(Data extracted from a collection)
--------

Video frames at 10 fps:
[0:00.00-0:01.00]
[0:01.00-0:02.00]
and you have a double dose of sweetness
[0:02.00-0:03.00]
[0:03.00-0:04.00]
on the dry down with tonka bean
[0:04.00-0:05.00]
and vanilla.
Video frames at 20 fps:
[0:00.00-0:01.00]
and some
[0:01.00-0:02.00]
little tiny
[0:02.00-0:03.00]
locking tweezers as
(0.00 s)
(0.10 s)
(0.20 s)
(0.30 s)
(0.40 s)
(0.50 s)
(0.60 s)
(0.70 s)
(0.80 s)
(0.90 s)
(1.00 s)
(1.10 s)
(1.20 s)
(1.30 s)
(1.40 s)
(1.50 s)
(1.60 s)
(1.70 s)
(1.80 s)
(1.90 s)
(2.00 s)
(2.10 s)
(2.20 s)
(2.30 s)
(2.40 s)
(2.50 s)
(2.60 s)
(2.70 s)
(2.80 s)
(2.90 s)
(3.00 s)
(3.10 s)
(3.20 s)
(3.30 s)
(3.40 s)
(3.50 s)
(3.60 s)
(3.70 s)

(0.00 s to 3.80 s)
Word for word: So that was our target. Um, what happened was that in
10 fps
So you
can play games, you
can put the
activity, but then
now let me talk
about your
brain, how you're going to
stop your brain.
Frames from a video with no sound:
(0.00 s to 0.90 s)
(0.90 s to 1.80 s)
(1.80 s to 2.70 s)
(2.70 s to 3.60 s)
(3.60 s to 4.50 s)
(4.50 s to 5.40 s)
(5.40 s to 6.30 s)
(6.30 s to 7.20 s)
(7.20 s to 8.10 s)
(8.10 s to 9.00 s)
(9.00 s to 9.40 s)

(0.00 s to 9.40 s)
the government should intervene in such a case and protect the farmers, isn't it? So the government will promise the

--------

**ABOUT THIS EXERCISE**
Down to the last line, return the data above exactly.

**OUTPUT OF THE EXERCISE**
Video frames at 10 fps:
[0:00.00-0:01.00]
[0:01.00-0:02.00]
and you have a double dose of sweetness
[0:02.00-0:03.00]
[0:03.00-0:04.00]
on the dry down with tonka bean
[0:04.00-0:05.00]
and vanilla.
Video frames at 20 fps:
[0:00.00-0:01.00]
and some
[0:01.00-0:02.00]
little tiny
[0:02.00-0:03.00]
locking tweezers as
(0.00 s)
(0.10 s)
(0.20 s)
(0.30 s)
(0.40 s)
(0.50 s)
(0.60 s)
(0.70 s)
(0.80 s)
(0.90 s)
(1.00 s)
(1.10 s)
(1.20 s)
(1.30 s)
(1.40 s)
(1.50 s)
(1.60 s)
(1.70 s)
(1.80 s)
(1.90 s)
(2.00 s)
(2.10 s)
(2.20 s)
(2.30 s)
(2.40 s)
(2.50 s)
(2.60 s)
(2.70 s)
(2.80 s)
(2.90 s)
(3.00 s)
(3.10 s)
(3.20 s)
(3.30 s)
(3.40 s)
(3.50 s)
(3.60 s)
(3.70 s)

(0.00 s to 3.80 s)
Word for word: So that was our target. Um, what happened was that in
10 fps
So you
can play games, you
can put the
activity, but then
now let me talk
about your
brain, how you're going to
stop your brain.
Frames from a video with no sound:
(0.00 s to 0.90 s)
(0.90 s to 1.80 s)
(1.80 s to 2.70 s)
(2.70 s to 3.60 s)
(3.60 s to 4.50 s)
(4.50 s to 5.40 s)
(5.40 s to 6.30 s)
(6.30 s to 7.20 s)
(7.20 s to 8.10 s)
(8.10 s to 9.00 s)
(9.00 s to 9.40 s)

(0.00 s to 9.40 s)
the government should intervene in such a case and protect the farmers, isn't it? So the government will promise the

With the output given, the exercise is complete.